*** Opening of Supplied data ***

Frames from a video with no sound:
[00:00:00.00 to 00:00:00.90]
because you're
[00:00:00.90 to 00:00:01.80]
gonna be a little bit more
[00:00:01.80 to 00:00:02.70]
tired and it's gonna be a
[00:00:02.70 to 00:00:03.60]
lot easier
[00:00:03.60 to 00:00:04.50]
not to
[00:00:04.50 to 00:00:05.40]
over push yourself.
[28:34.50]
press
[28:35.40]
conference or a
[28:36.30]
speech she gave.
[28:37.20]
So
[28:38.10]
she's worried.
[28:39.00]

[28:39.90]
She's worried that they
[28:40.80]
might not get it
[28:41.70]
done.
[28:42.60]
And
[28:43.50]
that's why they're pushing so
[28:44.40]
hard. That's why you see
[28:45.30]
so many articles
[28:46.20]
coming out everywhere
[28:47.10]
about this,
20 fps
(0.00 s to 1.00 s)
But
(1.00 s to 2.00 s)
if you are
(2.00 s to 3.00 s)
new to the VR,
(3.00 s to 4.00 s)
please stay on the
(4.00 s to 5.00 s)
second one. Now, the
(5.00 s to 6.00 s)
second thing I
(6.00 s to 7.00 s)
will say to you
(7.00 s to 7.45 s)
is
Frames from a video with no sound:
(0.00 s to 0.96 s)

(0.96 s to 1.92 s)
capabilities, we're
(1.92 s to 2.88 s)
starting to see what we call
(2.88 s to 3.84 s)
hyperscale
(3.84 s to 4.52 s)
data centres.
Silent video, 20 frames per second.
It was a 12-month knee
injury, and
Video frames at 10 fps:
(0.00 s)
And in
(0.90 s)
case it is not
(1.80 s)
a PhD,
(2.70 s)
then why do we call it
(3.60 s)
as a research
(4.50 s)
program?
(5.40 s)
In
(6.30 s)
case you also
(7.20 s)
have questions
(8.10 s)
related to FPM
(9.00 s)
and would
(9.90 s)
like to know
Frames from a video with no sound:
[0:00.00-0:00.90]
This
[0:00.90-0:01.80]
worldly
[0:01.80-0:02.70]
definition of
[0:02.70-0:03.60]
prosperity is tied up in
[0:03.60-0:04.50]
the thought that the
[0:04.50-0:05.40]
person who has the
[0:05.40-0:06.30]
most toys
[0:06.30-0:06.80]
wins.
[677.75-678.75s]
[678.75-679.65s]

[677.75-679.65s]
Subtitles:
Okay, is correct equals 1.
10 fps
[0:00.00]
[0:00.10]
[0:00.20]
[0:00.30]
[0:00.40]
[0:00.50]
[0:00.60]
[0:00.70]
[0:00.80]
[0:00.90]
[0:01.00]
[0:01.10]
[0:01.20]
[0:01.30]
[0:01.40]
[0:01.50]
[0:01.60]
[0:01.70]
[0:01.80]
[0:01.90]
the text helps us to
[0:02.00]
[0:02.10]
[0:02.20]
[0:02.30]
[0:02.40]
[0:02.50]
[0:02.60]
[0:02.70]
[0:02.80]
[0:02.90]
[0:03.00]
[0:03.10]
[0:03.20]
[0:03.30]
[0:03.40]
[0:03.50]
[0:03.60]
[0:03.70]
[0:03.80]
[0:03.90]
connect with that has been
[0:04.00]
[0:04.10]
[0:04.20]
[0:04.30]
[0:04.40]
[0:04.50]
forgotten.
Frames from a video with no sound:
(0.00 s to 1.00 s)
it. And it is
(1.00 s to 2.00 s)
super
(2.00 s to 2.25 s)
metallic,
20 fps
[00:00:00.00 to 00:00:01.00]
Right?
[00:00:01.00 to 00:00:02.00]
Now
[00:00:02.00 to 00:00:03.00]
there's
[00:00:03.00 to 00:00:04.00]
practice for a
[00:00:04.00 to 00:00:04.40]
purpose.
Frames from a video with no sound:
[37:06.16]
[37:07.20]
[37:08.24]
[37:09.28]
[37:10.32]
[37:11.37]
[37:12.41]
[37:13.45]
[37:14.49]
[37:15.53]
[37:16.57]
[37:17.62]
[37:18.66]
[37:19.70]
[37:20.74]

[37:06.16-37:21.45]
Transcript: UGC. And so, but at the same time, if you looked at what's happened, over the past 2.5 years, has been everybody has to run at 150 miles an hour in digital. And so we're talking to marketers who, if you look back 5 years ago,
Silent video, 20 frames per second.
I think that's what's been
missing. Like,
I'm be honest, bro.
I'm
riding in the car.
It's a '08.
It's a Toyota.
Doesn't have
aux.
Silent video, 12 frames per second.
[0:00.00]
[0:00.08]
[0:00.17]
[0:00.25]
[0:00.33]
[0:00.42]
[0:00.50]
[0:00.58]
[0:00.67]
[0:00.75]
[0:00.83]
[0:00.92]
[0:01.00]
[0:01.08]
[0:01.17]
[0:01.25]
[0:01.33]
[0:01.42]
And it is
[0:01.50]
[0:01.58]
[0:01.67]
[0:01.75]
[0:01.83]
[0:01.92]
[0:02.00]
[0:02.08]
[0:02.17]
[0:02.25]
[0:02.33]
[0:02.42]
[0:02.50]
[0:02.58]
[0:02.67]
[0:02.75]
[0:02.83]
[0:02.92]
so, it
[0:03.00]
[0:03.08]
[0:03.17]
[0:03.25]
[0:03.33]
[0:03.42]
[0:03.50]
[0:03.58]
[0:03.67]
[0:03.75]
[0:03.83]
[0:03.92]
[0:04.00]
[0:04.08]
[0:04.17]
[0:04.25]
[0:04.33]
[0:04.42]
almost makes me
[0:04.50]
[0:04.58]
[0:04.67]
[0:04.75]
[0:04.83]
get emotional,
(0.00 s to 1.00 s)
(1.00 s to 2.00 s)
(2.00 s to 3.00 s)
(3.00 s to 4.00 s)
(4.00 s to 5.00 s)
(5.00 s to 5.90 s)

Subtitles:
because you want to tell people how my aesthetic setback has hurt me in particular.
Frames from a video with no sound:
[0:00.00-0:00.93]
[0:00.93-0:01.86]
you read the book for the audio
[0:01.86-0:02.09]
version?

*** Close of Supplied data ***

**Description of the task:** Send back the whole listing, exactly as written.

**Answer section:**
Frames from a video with no sound:
[00:00:00.00 to 00:00:00.90]
because you're
[00:00:00.90 to 00:00:01.80]
gonna be a little bit more
[00:00:01.80 to 00:00:02.70]
tired and it's gonna be a
[00:00:02.70 to 00:00:03.60]
lot easier
[00:00:03.60 to 00:00:04.50]
not to
[00:00:04.50 to 00:00:05.40]
over push yourself.
[28:34.50]
press
[28:35.40]
conference or a
[28:36.30]
speech she gave.
[28:37.20]
So
[28:38.10]
she's worried.
[28:39.00]

[28:39.90]
She's worried that they
[28:40.80]
might not get it
[28:41.70]
done.
[28:42.60]
And
[28:43.50]
that's why they're pushing so
[28:44.40]
hard. That's why you see
[28:45.30]
so many articles
[28:46.20]
coming out everywhere
[28:47.10]
about this,
20 fps
(0.00 s to 1.00 s)
But
(1.00 s to 2.00 s)
if you are
(2.00 s to 3.00 s)
new to the VR,
(3.00 s to 4.00 s)
please stay on the
(4.00 s to 5.00 s)
second one. Now, the
(5.00 s to 6.00 s)
second thing I
(6.00 s to 7.00 s)
will say to you
(7.00 s to 7.45 s)
is
Frames from a video with no sound:
(0.00 s to 0.96 s)

(0.96 s to 1.92 s)
capabilities, we're
(1.92 s to 2.88 s)
starting to see what we call
(2.88 s to 3.84 s)
hyperscale
(3.84 s to 4.52 s)
data centres.
Silent video, 20 frames per second.
It was a 12-month knee
injury, and
Video frames at 10 fps:
(0.00 s)
And in
(0.90 s)
case it is not
(1.80 s)
a PhD,
(2.70 s)
then why do we call it
(3.60 s)
as a research
(4.50 s)
program?
(5.40 s)
In
(6.30 s)
case you also
(7.20 s)
have questions
(8.10 s)
related to FPM
(9.00 s)
and would
(9.90 s)
like to know
Frames from a video with no sound:
[0:00.00-0:00.90]
This
[0:00.90-0:01.80]
worldly
[0:01.80-0:02.70]
definition of
[0:02.70-0:03.60]
prosperity is tied up in
[0:03.60-0:04.50]
the thought that the
[0:04.50-0:05.40]
person who has the
[0:05.40-0:06.30]
most toys
[0:06.30-0:06.80]
wins.
[677.75-678.75s]
[678.75-679.65s]

[677.75-679.65s]
Subtitles:
Okay, is correct equals 1.
10 fps
[0:00.00]
[0:00.10]
[0:00.20]
[0:00.30]
[0:00.40]
[0:00.50]
[0:00.60]
[0:00.70]
[0:00.80]
[0:00.90]
[0:01.00]
[0:01.10]
[0:01.20]
[0:01.30]
[0:01.40]
[0:01.50]
[0:01.60]
[0:01.70]
[0:01.80]
[0:01.90]
the text helps us to
[0:02.00]
[0:02.10]
[0:02.20]
[0:02.30]
[0:02.40]
[0:02.50]
[0:02.60]
[0:02.70]
[0:02.80]
[0:02.90]
[0:03.00]
[0:03.10]
[0:03.20]
[0:03.30]
[0:03.40]
[0:03.50]
[0:03.60]
[0:03.70]
[0:03.80]
[0:03.90]
connect with that has been
[0:04.00]
[0:04.10]
[0:04.20]
[0:04.30]
[0:04.40]
[0:04.50]
forgotten.
Frames from a video with no sound:
(0.00 s to 1.00 s)
it. And it is
(1.00 s to 2.00 s)
super
(2.00 s to 2.25 s)
metallic,
20 fps
[00:00:00.00 to 00:00:01.00]
Right?
[00:00:01.00 to 00:00:02.00]
Now
[00:00:02.00 to 00:00:03.00]
there's
[00:00:03.00 to 00:00:04.00]
practice for a
[00:00:04.00 to 00:00:04.40]
purpose.
Frames from a video with no sound:
[37:06.16]
[37:07.20]
[37:08.24]
[37:09.28]
[37:10.32]
[37:11.37]
[37:12.41]
[37:13.45]
[37:14.49]
[37:15.53]
[37:16.57]
[37:17.62]
[37:18.66]
[37:19.70]
[37:20.74]

[37:06.16-37:21.45]
Transcript: UGC. And so, but at the same time, if you looked at what's happened, over the past 2.5 years, has been everybody has to run at 150 miles an hour in digital. And so we're talking to marketers who, if you look back 5 years ago,
Silent video, 20 frames per second.
I think that's what's been
missing. Like,
I'm be honest, bro.
I'm
riding in the car.
It's a '08.
It's a Toyota.
Doesn't have
aux.
Silent video, 12 frames per second.
[0:00.00]
[0:00.08]
[0:00.17]
[0:00.25]
[0:00.33]
[0:00.42]
[0:00.50]
[0:00.58]
[0:00.67]
[0:00.75]
[0:00.83]
[0:00.92]
[0:01.00]
[0:01.08]
[0:01.17]
[0:01.25]
[0:01.33]
[0:01.42]
And it is
[0:01.50]
[0:01.58]
[0:01.67]
[0:01.75]
[0:01.83]
[0:01.92]
[0:02.00]
[0:02.08]
[0:02.17]
[0:02.25]
[0:02.33]
[0:02.42]
[0:02.50]
[0:02.58]
[0:02.67]
[0:02.75]
[0:02.83]
[0:02.92]
so, it
[0:03.00]
[0:03.08]
[0:03.17]
[0:03.25]
[0:03.33]
[0:03.42]
[0:03.50]
[0:03.58]
[0:03.67]
[0:03.75]
[0:03.83]
[0:03.92]
[0:04.00]
[0:04.08]
[0:04.17]
[0:04.25]
[0:04.33]
[0:04.42]
almost makes me
[0:04.50]
[0:04.58]
[0:04.67]
[0:04.75]
[0:04.83]
get emotional,
(0.00 s to 1.00 s)
(1.00 s to 2.00 s)
(2.00 s to 3.00 s)
(3.00 s to 4.00 s)
(4.00 s to 5.00 s)
(5.00 s to 5.90 s)

Subtitles:
because you want to tell people how my aesthetic setback has hurt me in particular.
Frames from a video with no sound:
[0:00.00-0:00.93]
[0:00.93-0:01.86]
you read the book for the audio
[0:01.86-0:02.09]
version?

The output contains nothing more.